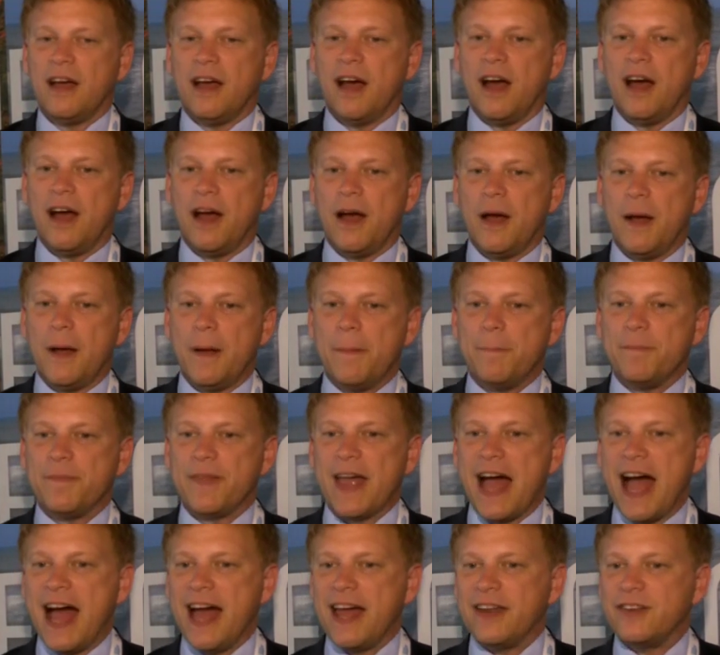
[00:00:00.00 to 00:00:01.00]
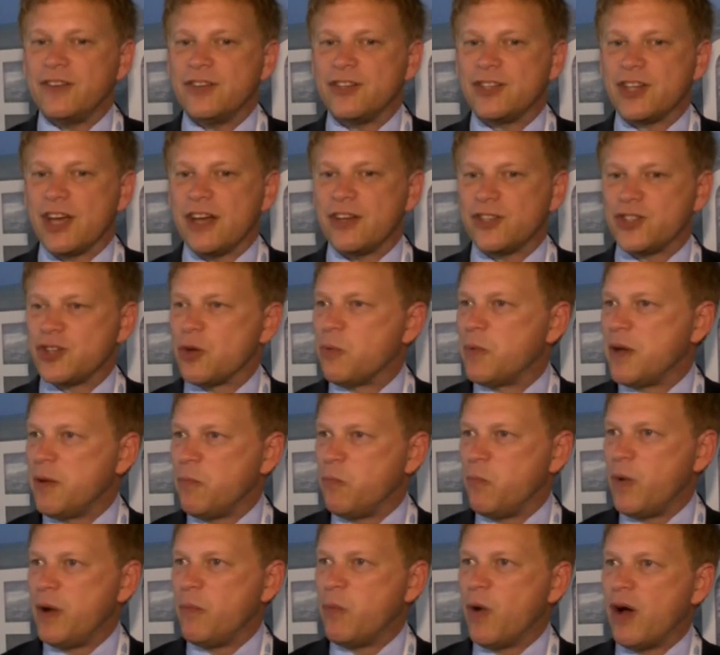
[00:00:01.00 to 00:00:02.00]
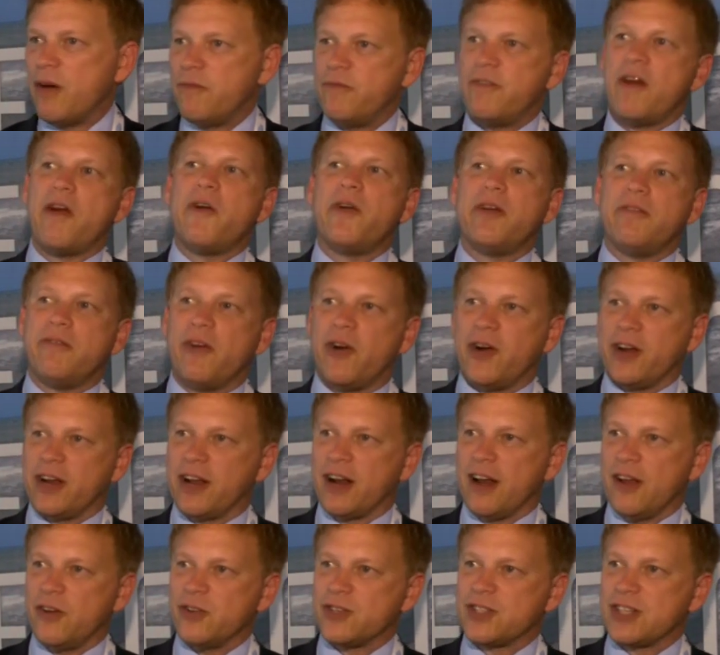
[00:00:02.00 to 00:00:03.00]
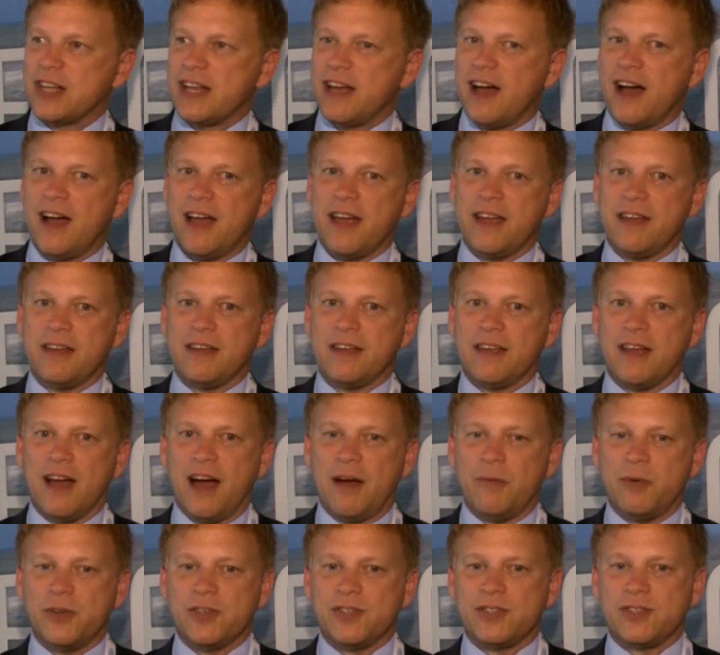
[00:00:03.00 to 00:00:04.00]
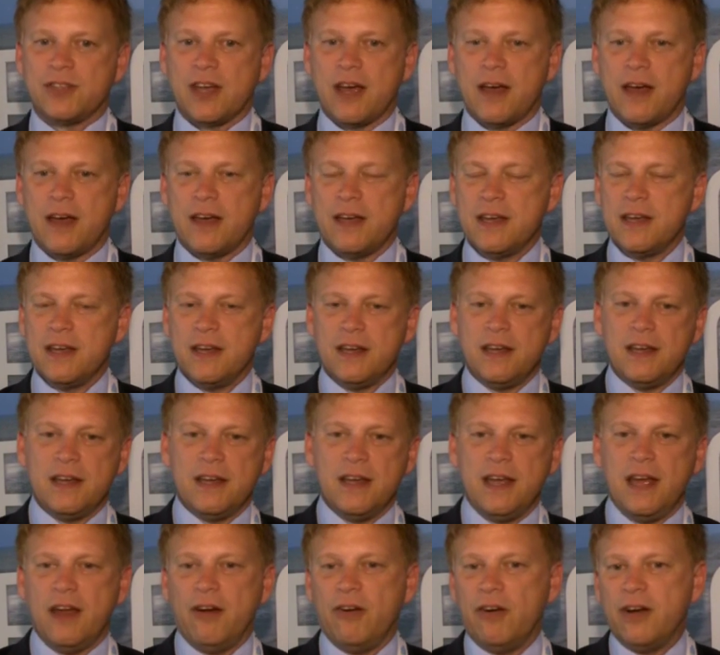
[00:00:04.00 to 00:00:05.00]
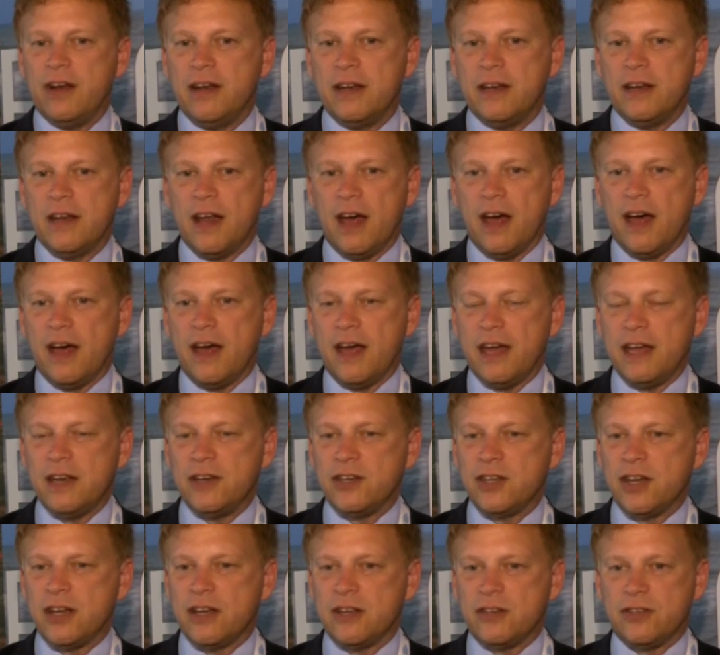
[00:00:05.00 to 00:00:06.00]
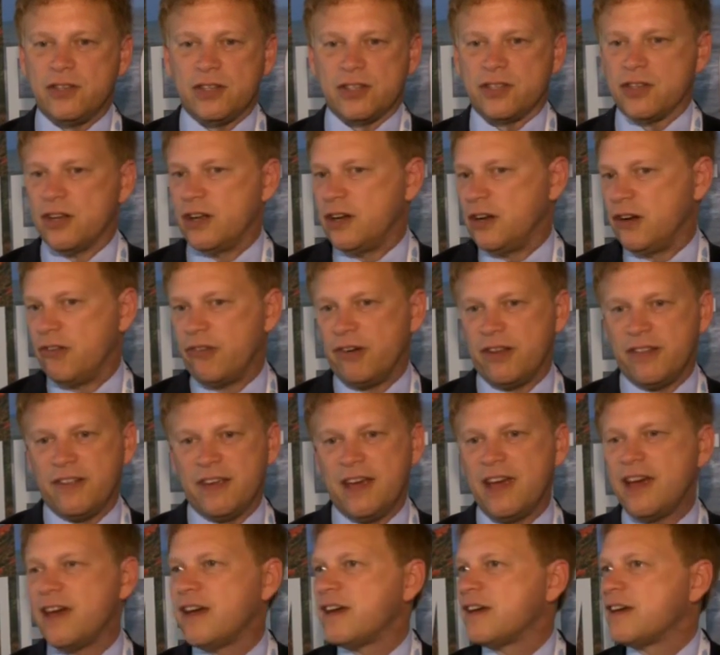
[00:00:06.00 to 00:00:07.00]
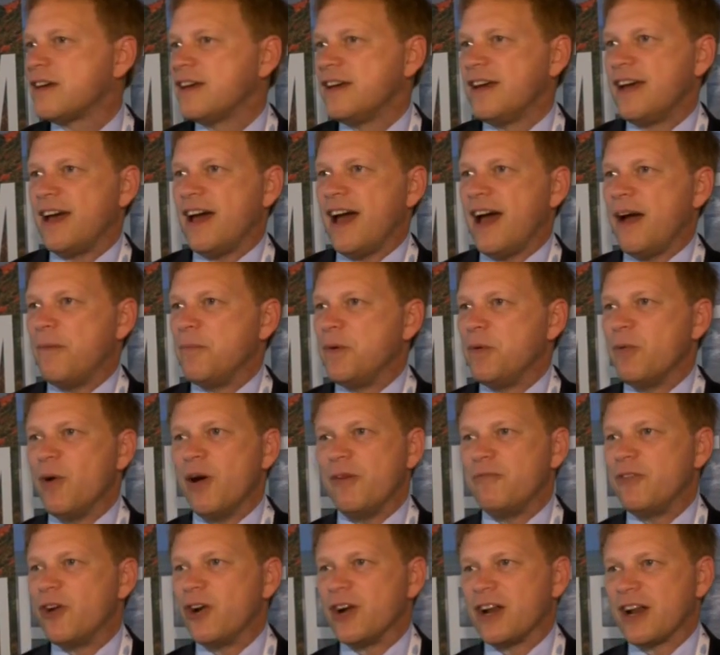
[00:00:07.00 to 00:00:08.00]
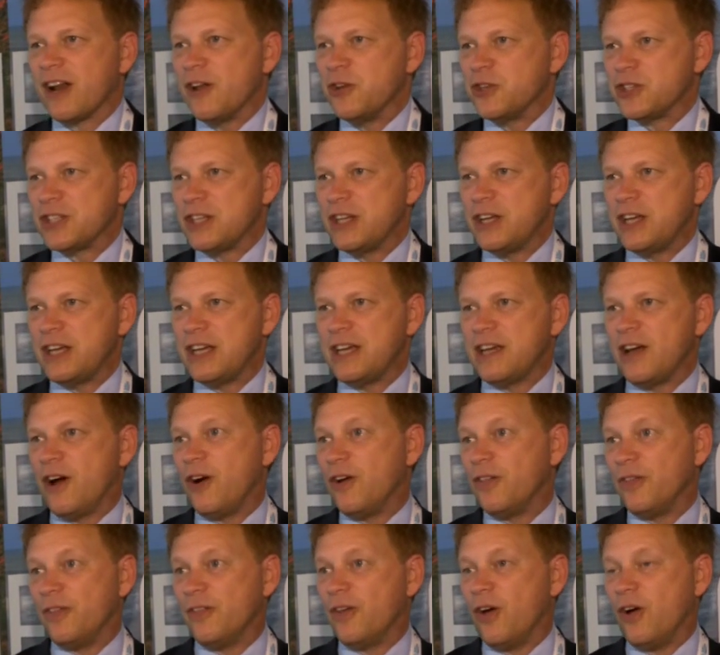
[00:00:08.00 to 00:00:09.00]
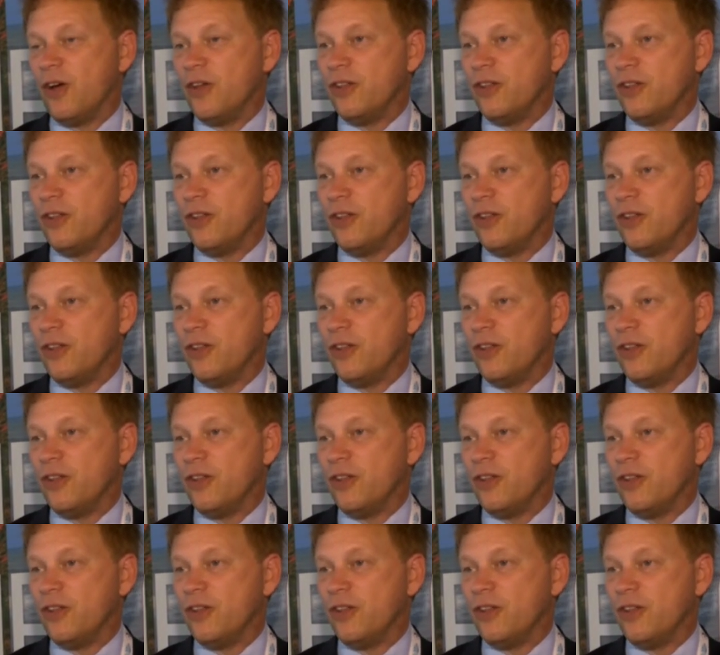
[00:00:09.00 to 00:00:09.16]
So we work very, very closely. I was here in India just earlier in the year, and we work very closely on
□ □ □ □ □ □ □
Work request — An exact printout of the listing is needed, minus any pictures it contains.

Solution for this task —
[00:00:00.00 to 00:00:01.00]
[00:00:01.00 to 00:00:02.00]
[00:00:02.00 to 00:00:03.00]
[00:00:03.00 to 00:00:04.00]
[00:00:04.00 to 00:00:05.00]
[00:00:05.00 to 00:00:06.00]
[00:00:06.00 to 00:00:07.00]
[00:00:07.00 to 00:00:08.00]
[00:00:08.00 to 00:00:09.00]
[00:00:09.00 to 00:00:09.16]
So we work very, very closely. I was here in India just earlier in the year, and we work very closely on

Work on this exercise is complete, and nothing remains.